Figure 1 shows how you could run FastQTrimmer on your local machine, to process a sequence file in a project on the Platform. As you’ll note, you would need to 1) use dx download
to download the source file to your local machine, then 2) process it using the fastq_quality_trimmer
executable (i.e. FastQTrimmer), 3) use dx upload
to upload the new trimmed reads file to 4) a project on the Platform.
By turning FastQTrimmer into an applet, you make this process much simpler and quicker. You don’t have to download or upload anything, and you can take advantage of the power of the Platform, in running FastQTrimmer.

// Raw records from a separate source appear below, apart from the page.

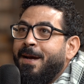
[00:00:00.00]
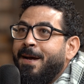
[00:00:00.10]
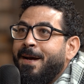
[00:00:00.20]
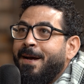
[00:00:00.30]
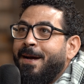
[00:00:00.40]

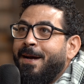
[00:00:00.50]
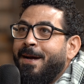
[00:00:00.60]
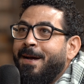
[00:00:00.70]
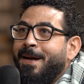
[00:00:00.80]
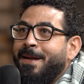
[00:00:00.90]

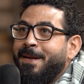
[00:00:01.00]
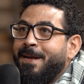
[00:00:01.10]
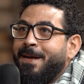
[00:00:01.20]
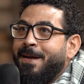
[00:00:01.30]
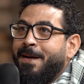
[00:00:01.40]
And
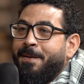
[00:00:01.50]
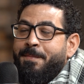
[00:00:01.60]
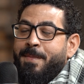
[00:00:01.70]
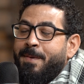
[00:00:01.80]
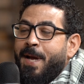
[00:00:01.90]

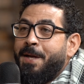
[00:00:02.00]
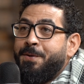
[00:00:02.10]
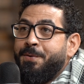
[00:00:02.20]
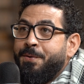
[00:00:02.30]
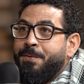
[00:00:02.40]

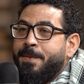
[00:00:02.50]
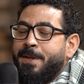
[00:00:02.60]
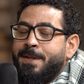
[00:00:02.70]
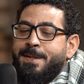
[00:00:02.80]
Andrew Brower,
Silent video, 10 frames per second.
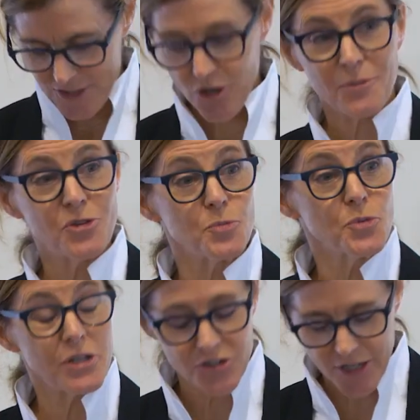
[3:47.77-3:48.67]
taught me to
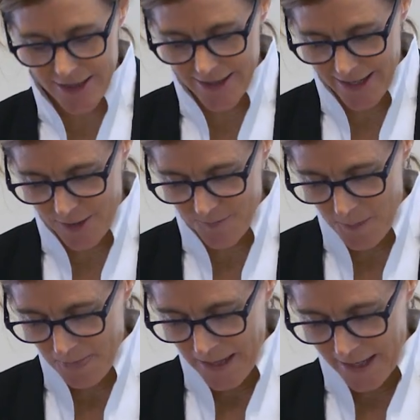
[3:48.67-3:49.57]
appreciate
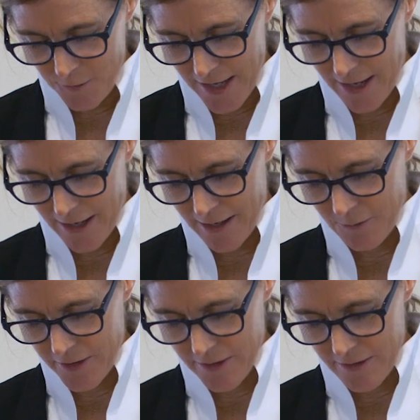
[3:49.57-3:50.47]
them uh,
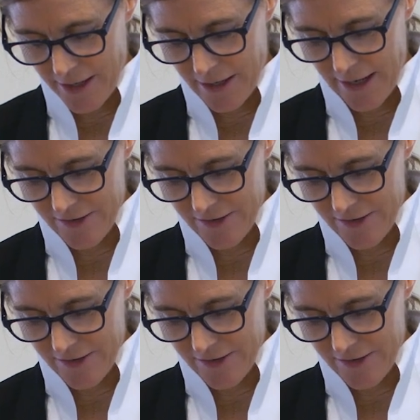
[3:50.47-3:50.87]
with uh,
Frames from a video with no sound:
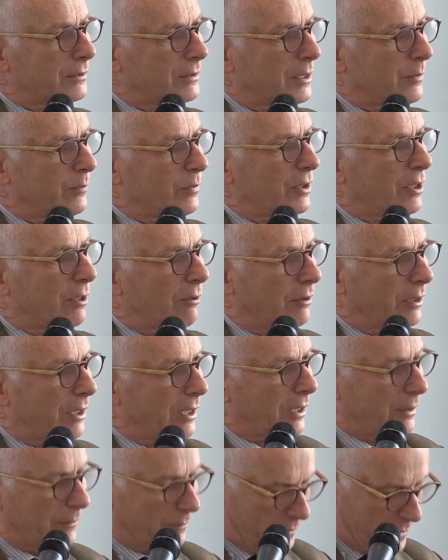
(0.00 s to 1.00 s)
keeping our
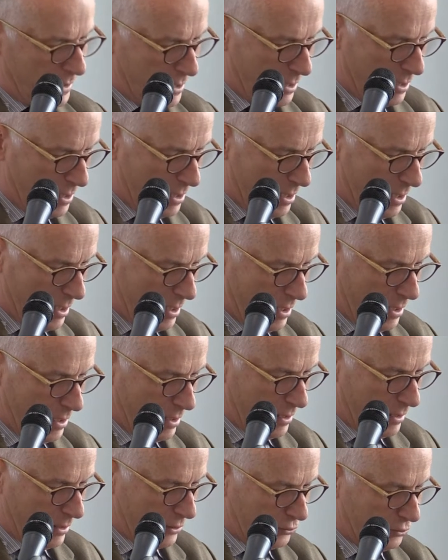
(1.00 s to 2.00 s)
aim
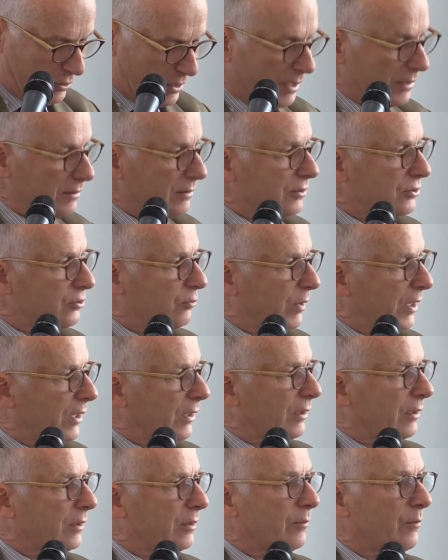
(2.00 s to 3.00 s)
to get this
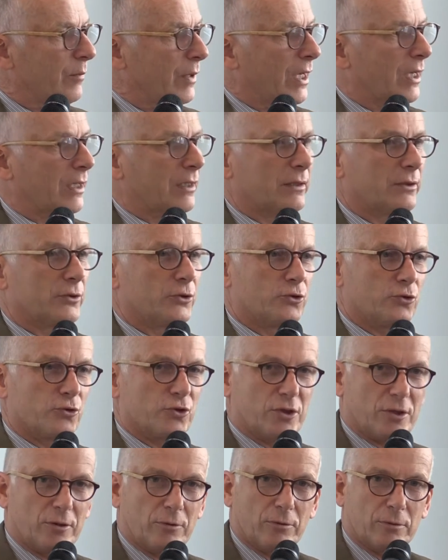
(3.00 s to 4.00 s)
quickly back to
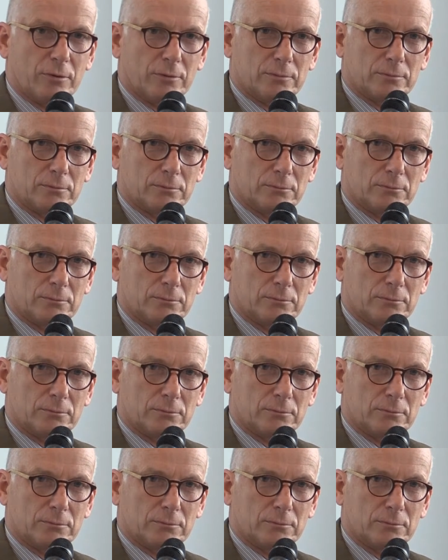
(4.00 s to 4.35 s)
zero.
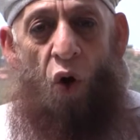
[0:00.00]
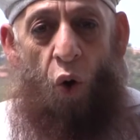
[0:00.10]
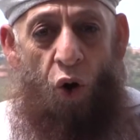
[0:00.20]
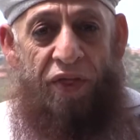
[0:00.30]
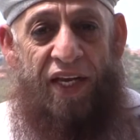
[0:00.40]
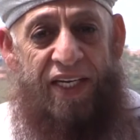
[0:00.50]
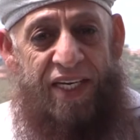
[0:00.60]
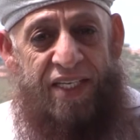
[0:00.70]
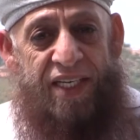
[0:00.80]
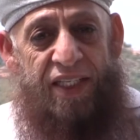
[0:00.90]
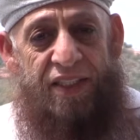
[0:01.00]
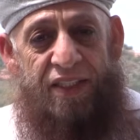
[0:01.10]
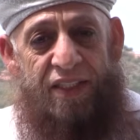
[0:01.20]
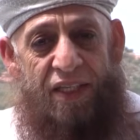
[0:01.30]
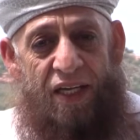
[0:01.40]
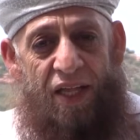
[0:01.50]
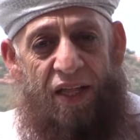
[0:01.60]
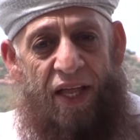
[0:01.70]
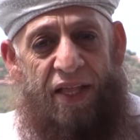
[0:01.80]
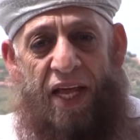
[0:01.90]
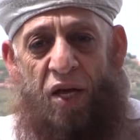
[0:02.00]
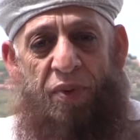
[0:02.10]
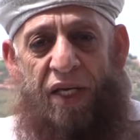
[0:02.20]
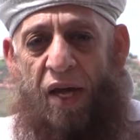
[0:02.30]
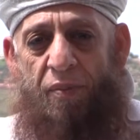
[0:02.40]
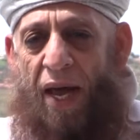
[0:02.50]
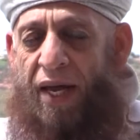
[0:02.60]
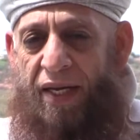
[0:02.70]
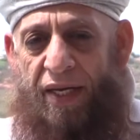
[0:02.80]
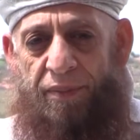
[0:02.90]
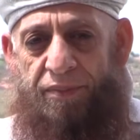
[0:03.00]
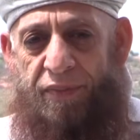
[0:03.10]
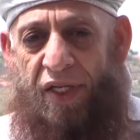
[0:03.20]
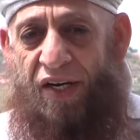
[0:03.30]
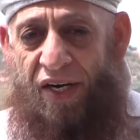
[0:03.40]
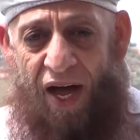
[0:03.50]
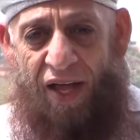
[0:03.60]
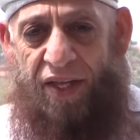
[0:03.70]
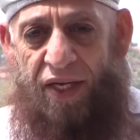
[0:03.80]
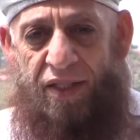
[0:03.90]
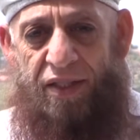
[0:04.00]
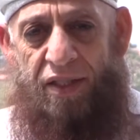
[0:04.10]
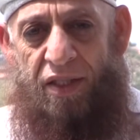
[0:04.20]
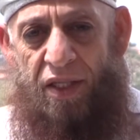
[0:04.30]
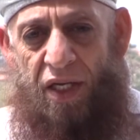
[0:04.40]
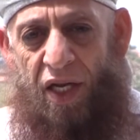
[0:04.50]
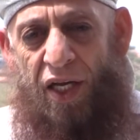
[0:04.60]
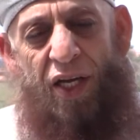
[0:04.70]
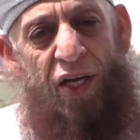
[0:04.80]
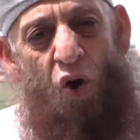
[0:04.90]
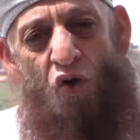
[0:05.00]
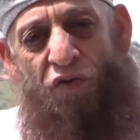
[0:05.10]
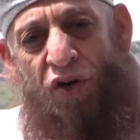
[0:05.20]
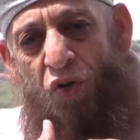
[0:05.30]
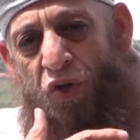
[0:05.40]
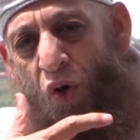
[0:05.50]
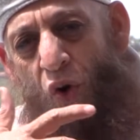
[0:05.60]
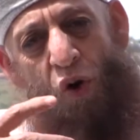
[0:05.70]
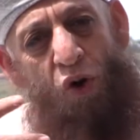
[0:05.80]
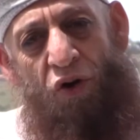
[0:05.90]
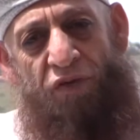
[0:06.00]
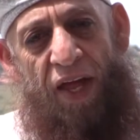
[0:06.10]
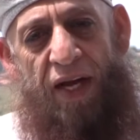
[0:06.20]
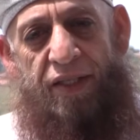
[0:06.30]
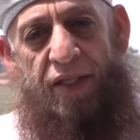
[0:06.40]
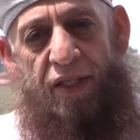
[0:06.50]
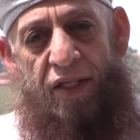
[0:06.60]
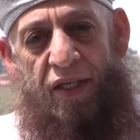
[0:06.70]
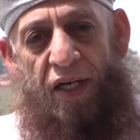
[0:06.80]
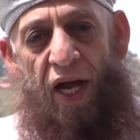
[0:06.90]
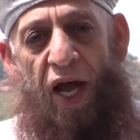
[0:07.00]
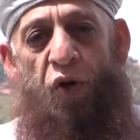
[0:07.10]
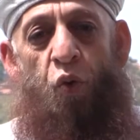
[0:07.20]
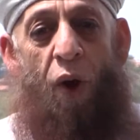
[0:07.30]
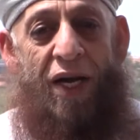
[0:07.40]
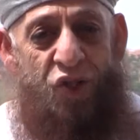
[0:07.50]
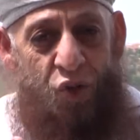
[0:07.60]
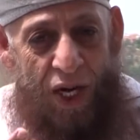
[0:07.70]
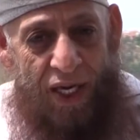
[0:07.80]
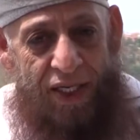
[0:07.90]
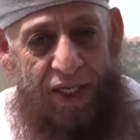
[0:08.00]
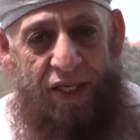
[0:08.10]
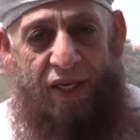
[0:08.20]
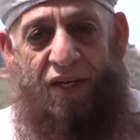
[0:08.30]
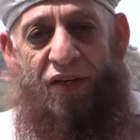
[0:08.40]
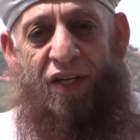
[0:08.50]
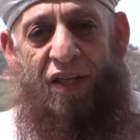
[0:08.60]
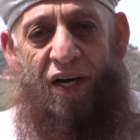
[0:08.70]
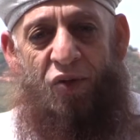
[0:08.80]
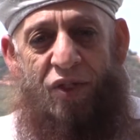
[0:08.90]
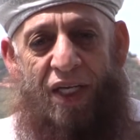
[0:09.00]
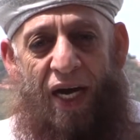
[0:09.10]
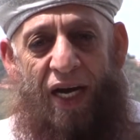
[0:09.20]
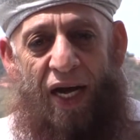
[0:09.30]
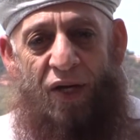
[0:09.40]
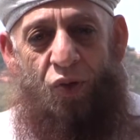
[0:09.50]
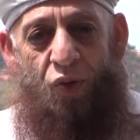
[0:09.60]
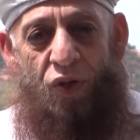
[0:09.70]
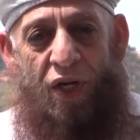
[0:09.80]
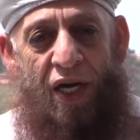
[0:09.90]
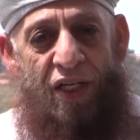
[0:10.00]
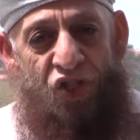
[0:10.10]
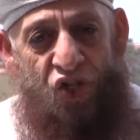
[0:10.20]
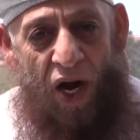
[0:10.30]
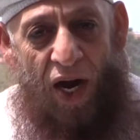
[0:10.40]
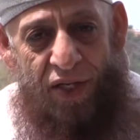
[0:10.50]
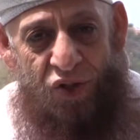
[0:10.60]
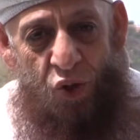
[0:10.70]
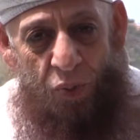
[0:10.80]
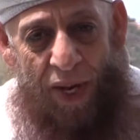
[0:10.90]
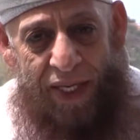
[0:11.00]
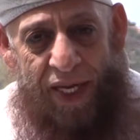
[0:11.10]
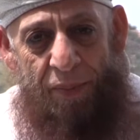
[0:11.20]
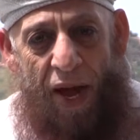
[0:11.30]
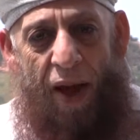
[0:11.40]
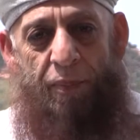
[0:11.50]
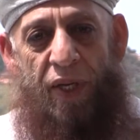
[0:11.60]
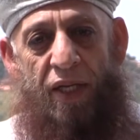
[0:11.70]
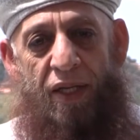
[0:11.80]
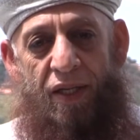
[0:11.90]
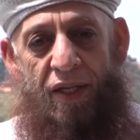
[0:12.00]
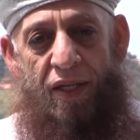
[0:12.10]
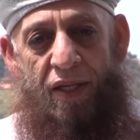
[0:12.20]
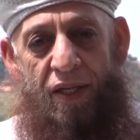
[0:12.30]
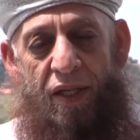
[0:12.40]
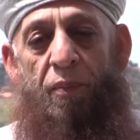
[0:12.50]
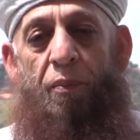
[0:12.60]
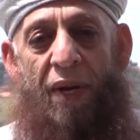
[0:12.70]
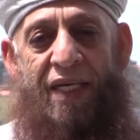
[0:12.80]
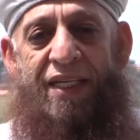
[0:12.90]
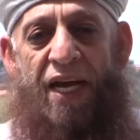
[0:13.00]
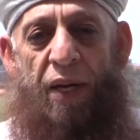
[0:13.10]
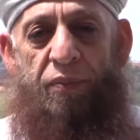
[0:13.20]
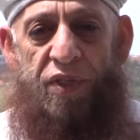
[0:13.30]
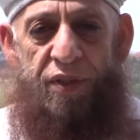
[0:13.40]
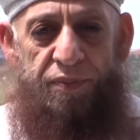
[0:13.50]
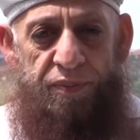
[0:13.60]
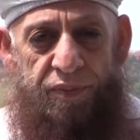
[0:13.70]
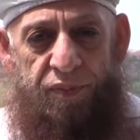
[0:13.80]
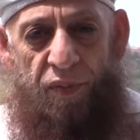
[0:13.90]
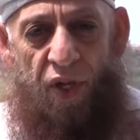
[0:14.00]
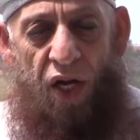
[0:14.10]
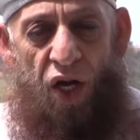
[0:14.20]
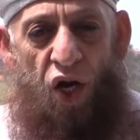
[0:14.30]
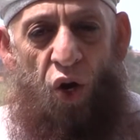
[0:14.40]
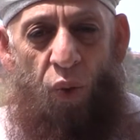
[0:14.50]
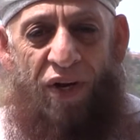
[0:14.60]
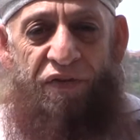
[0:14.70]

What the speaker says: or the reason that they became angry. Rather, he overlooked all of that and went to Ali radiallahu ta'ala anhu, trying to make him happy. Many times, when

As shown in Figure 2, you’ll use two DNAnexus dx
utilities in the course of creating your applet: 1) dx-app-wizard
creates a skeleton directory for the applet, while dx build
2) adds the applet to the Platform as 3) a data object in your project.
Before beginning this tutorial, download and install dx-toolkit
. If you haven’t already done so, you may also want to run through the Command Line Quickstart. You should also make sure that you’re logged into the DNAnexus Platform, ideally using an API token, to prevent your being logged off before you’ve finished building your applet.
Begin by downloading both:
A sample FASTQ file containing the first 25,000 reads from a C. elegans sample (SRR070372).
Next, you need to create a local directory and a source code template for your applet. While you can do this manually, the App Wizard enables you to do so via a guided workflow, in a few easy steps. Following is a walkthrough of this workflow, along with detail on how to respond to prompts from the Wizard:
Launch the App Wizard from the CLI by entering the command dx-app-wizard
Enter “mytrimmer” as the name of your applet.
Optionally, enter a title - this is the name of your applet, as displayed in the product UI.
Optionally, enter a summary - a short description of what your applet does.
Enter a version number for your applet, or press <Enter>
to accept the default value of “0.0.1.”
Enter a name - such as "input_file" - for your applet’s 1st input parameter.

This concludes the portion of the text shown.